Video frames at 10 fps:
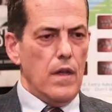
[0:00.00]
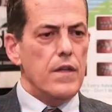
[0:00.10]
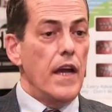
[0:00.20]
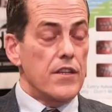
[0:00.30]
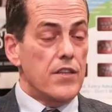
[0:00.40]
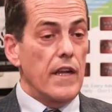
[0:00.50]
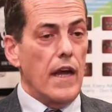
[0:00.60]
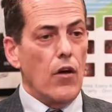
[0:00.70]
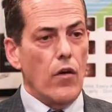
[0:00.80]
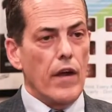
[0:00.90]
Yes.
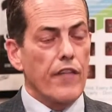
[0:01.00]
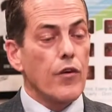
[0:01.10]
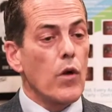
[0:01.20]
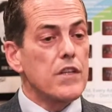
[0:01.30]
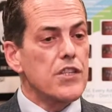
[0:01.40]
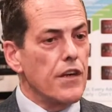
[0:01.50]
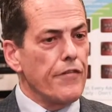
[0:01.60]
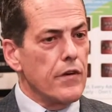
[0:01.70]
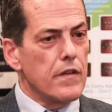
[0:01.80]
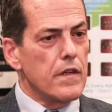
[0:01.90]
Now, everyone's
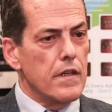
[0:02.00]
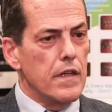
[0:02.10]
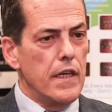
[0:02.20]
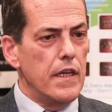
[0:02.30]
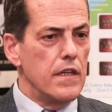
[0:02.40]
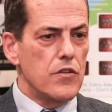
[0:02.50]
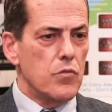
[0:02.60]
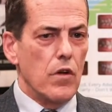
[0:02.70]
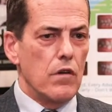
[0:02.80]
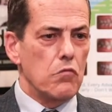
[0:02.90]
different. He is
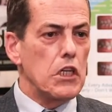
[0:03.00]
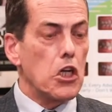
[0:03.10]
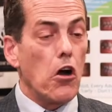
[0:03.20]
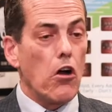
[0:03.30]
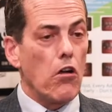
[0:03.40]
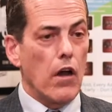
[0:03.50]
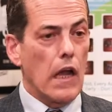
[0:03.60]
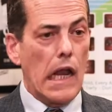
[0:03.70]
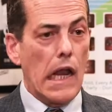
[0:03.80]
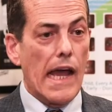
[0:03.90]
what we call a
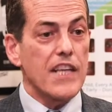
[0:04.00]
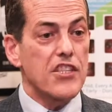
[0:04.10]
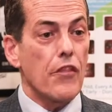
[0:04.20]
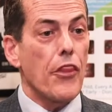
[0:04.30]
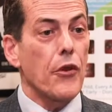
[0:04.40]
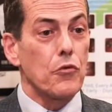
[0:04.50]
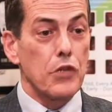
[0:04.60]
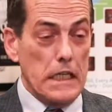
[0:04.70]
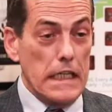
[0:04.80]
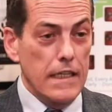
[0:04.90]
class
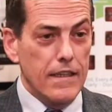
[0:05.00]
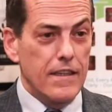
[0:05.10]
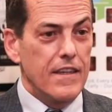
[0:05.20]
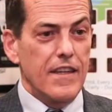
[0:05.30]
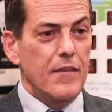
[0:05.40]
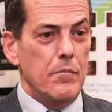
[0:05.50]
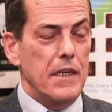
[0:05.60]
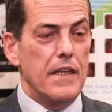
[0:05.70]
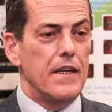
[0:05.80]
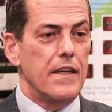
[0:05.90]
3. Okay.
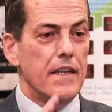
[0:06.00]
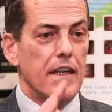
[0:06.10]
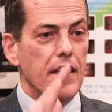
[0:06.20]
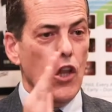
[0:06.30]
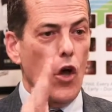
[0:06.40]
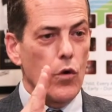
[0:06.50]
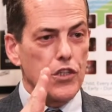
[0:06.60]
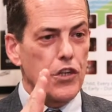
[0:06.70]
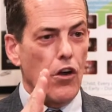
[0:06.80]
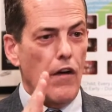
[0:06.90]
Meaning lower
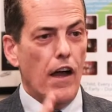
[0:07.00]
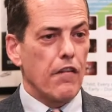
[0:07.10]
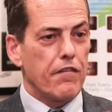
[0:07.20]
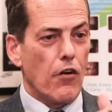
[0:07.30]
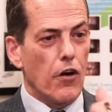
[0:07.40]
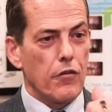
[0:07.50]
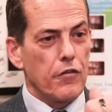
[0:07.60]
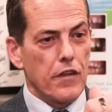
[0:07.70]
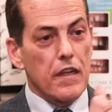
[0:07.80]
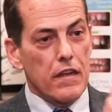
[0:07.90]
jaw out farther
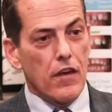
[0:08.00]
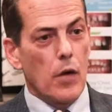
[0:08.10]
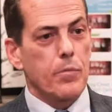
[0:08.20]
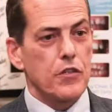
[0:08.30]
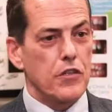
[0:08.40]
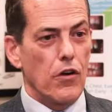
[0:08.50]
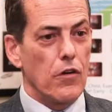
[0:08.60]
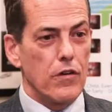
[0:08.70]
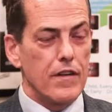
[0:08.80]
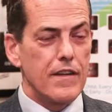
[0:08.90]
than the upper jaw.
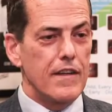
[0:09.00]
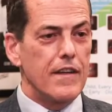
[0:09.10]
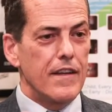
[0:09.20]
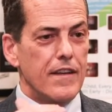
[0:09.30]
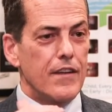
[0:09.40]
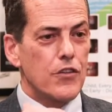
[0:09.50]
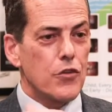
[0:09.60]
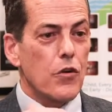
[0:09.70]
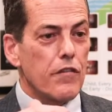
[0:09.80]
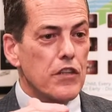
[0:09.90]

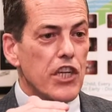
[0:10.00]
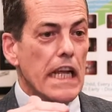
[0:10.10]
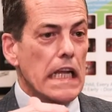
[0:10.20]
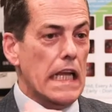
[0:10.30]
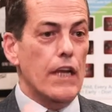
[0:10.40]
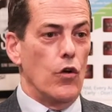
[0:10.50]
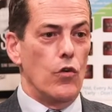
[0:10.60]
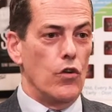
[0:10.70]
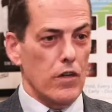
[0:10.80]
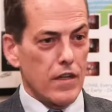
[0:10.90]
Sort of a Jay Leno
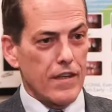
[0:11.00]
look.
──────
**What is being asked**
Every record above should be set down exactly, with the pictures left out.

**Your solution**
Video frames at 10 fps:
[0:00.00]
[0:00.10]
[0:00.20]
[0:00.30]
[0:00.40]
[0:00.50]
[0:00.60]
[0:00.70]
[0:00.80]
[0:00.90]
Yes.
[0:01.00]
[0:01.10]
[0:01.20]
[0:01.30]
[0:01.40]
[0:01.50]
[0:01.60]
[0:01.70]
[0:01.80]
[0:01.90]
Now, everyone's
[0:02.00]
[0:02.10]
[0:02.20]
[0:02.30]
[0:02.40]
[0:02.50]
[0:02.60]
[0:02.70]
[0:02.80]
[0:02.90]
different. He is
[0:03.00]
[0:03.10]
[0:03.20]
[0:03.30]
[0:03.40]
[0:03.50]
[0:03.60]
[0:03.70]
[0:03.80]
[0:03.90]
what we call a
[0:04.00]
[0:04.10]
[0:04.20]
[0:04.30]
[0:04.40]
[0:04.50]
[0:04.60]
[0:04.70]
[0:04.80]
[0:04.90]
class
[0:05.00]
[0:05.10]
[0:05.20]
[0:05.30]
[0:05.40]
[0:05.50]
[0:05.60]
[0:05.70]
[0:05.80]
[0:05.90]
3. Okay.
[0:06.00]
[0:06.10]
[0:06.20]
[0:06.30]
[0:06.40]
[0:06.50]
[0:06.60]
[0:06.70]
[0:06.80]
[0:06.90]
Meaning lower
[0:07.00]
[0:07.10]
[0:07.20]
[0:07.30]
[0:07.40]
[0:07.50]
[0:07.60]
[0:07.70]
[0:07.80]
[0:07.90]
jaw out farther
[0:08.00]
[0:08.10]
[0:08.20]
[0:08.30]
[0:08.40]
[0:08.50]
[0:08.60]
[0:08.70]
[0:08.80]
[0:08.90]
than the upper jaw.
[0:09.00]
[0:09.10]
[0:09.20]
[0:09.30]
[0:09.40]
[0:09.50]
[0:09.60]
[0:09.70]
[0:09.80]
[0:09.90]

[0:10.00]
[0:10.10]
[0:10.20]
[0:10.30]
[0:10.40]
[0:10.50]
[0:10.60]
[0:10.70]
[0:10.80]
[0:10.90]
Sort of a Jay Leno
[0:11.00]
look.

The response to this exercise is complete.